==== Data for processing ====

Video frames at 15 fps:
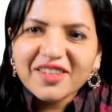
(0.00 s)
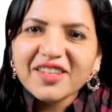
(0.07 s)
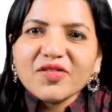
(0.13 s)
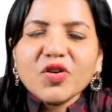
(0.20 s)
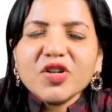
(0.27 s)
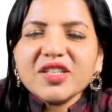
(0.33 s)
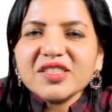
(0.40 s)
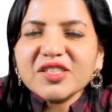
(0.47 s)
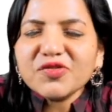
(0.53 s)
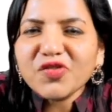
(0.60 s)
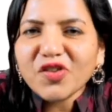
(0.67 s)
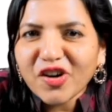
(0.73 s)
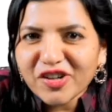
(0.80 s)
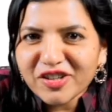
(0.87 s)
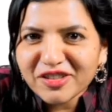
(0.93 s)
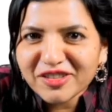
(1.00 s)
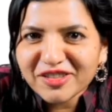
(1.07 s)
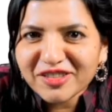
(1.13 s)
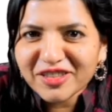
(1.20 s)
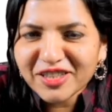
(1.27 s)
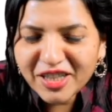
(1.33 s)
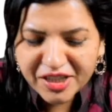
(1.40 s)
What is it for?
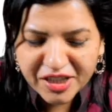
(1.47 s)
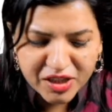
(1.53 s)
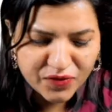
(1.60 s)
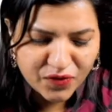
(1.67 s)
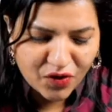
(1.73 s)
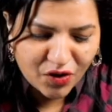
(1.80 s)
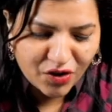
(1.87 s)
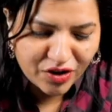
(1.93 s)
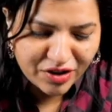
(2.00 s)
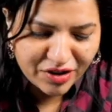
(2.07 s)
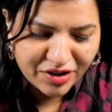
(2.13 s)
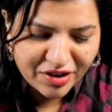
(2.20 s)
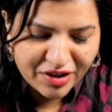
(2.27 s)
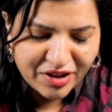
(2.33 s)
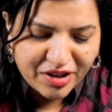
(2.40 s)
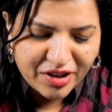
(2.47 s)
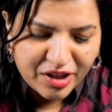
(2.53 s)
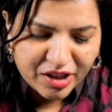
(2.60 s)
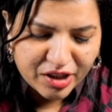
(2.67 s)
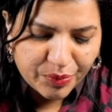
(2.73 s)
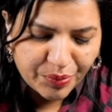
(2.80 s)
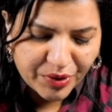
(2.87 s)
It is for
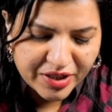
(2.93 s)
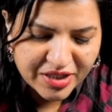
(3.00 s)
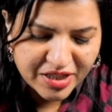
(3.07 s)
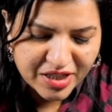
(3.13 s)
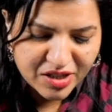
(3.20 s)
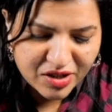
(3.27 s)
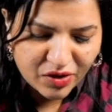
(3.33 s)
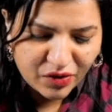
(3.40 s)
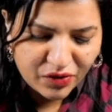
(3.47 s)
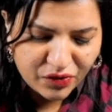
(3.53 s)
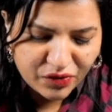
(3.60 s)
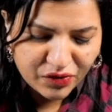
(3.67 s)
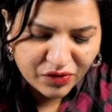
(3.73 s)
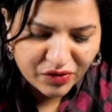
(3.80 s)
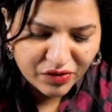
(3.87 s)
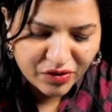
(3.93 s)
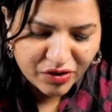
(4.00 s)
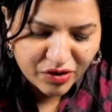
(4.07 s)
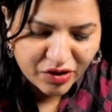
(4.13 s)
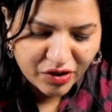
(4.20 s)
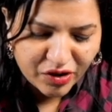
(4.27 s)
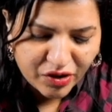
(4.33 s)
the presence of
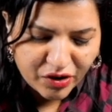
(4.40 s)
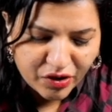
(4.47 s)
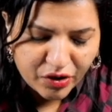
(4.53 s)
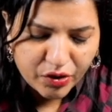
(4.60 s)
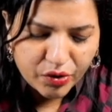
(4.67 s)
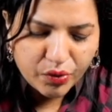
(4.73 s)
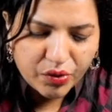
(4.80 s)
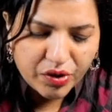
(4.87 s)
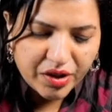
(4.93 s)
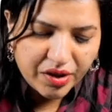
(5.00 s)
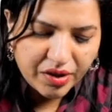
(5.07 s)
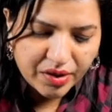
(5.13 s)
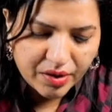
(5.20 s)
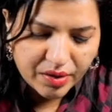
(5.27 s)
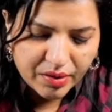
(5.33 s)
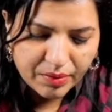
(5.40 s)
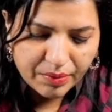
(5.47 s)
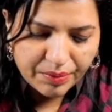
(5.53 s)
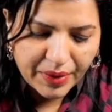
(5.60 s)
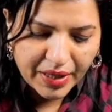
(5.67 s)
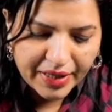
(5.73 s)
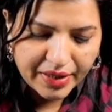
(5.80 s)
urine
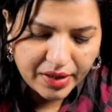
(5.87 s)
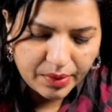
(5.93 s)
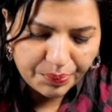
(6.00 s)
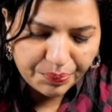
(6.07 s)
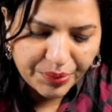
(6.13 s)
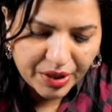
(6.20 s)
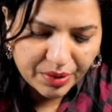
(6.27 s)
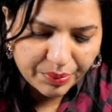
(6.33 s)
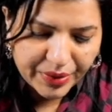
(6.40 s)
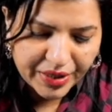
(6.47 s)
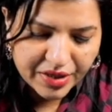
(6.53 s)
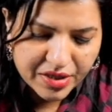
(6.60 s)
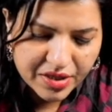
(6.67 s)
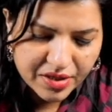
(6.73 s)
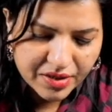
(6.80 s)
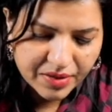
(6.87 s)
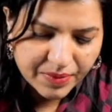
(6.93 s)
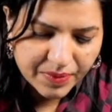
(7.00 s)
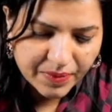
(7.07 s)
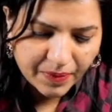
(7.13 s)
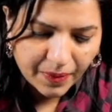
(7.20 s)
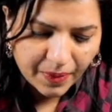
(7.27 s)
bile pigment.
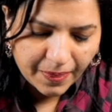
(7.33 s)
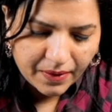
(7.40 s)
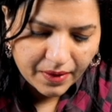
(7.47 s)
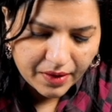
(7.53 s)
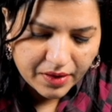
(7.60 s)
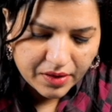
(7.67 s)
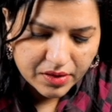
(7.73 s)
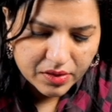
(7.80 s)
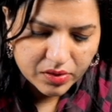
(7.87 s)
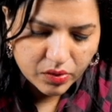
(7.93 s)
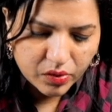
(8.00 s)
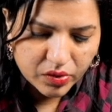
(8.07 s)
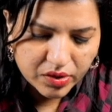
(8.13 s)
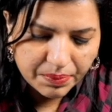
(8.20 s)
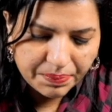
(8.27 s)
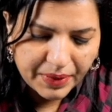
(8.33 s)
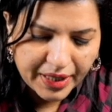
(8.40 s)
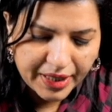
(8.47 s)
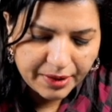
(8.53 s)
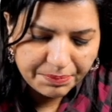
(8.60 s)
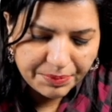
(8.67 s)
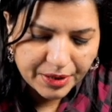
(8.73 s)
So the
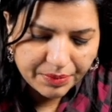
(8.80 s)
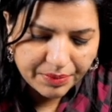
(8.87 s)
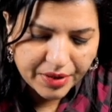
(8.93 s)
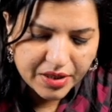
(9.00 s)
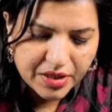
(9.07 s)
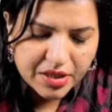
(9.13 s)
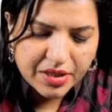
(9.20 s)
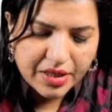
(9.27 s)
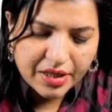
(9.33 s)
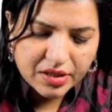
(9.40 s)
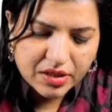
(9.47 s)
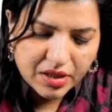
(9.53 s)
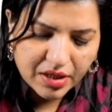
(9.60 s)
bile pigment that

====

● Directions for this task
Set every line of the records down again exactly, and exclude all pictures.

● Written response
Video frames at 15 fps:
(0.00 s)
(0.07 s)
(0.13 s)
(0.20 s)
(0.27 s)
(0.33 s)
(0.40 s)
(0.47 s)
(0.53 s)
(0.60 s)
(0.67 s)
(0.73 s)
(0.80 s)
(0.87 s)
(0.93 s)
(1.00 s)
(1.07 s)
(1.13 s)
(1.20 s)
(1.27 s)
(1.33 s)
(1.40 s)
What is it for?
(1.47 s)
(1.53 s)
(1.60 s)
(1.67 s)
(1.73 s)
(1.80 s)
(1.87 s)
(1.93 s)
(2.00 s)
(2.07 s)
(2.13 s)
(2.20 s)
(2.27 s)
(2.33 s)
(2.40 s)
(2.47 s)
(2.53 s)
(2.60 s)
(2.67 s)
(2.73 s)
(2.80 s)
(2.87 s)
It is for
(2.93 s)
(3.00 s)
(3.07 s)
(3.13 s)
(3.20 s)
(3.27 s)
(3.33 s)
(3.40 s)
(3.47 s)
(3.53 s)
(3.60 s)
(3.67 s)
(3.73 s)
(3.80 s)
(3.87 s)
(3.93 s)
(4.00 s)
(4.07 s)
(4.13 s)
(4.20 s)
(4.27 s)
(4.33 s)
the presence of
(4.40 s)
(4.47 s)
(4.53 s)
(4.60 s)
(4.67 s)
(4.73 s)
(4.80 s)
(4.87 s)
(4.93 s)
(5.00 s)
(5.07 s)
(5.13 s)
(5.20 s)
(5.27 s)
(5.33 s)
(5.40 s)
(5.47 s)
(5.53 s)
(5.60 s)
(5.67 s)
(5.73 s)
(5.80 s)
urine
(5.87 s)
(5.93 s)
(6.00 s)
(6.07 s)
(6.13 s)
(6.20 s)
(6.27 s)
(6.33 s)
(6.40 s)
(6.47 s)
(6.53 s)
(6.60 s)
(6.67 s)
(6.73 s)
(6.80 s)
(6.87 s)
(6.93 s)
(7.00 s)
(7.07 s)
(7.13 s)
(7.20 s)
(7.27 s)
bile pigment.
(7.33 s)
(7.40 s)
(7.47 s)
(7.53 s)
(7.60 s)
(7.67 s)
(7.73 s)
(7.80 s)
(7.87 s)
(7.93 s)
(8.00 s)
(8.07 s)
(8.13 s)
(8.20 s)
(8.27 s)
(8.33 s)
(8.40 s)
(8.47 s)
(8.53 s)
(8.60 s)
(8.67 s)
(8.73 s)
So the
(8.80 s)
(8.87 s)
(8.93 s)
(9.00 s)
(9.07 s)
(9.13 s)
(9.20 s)
(9.27 s)
(9.33 s)
(9.40 s)
(9.47 s)
(9.53 s)
(9.60 s)
bile pigment that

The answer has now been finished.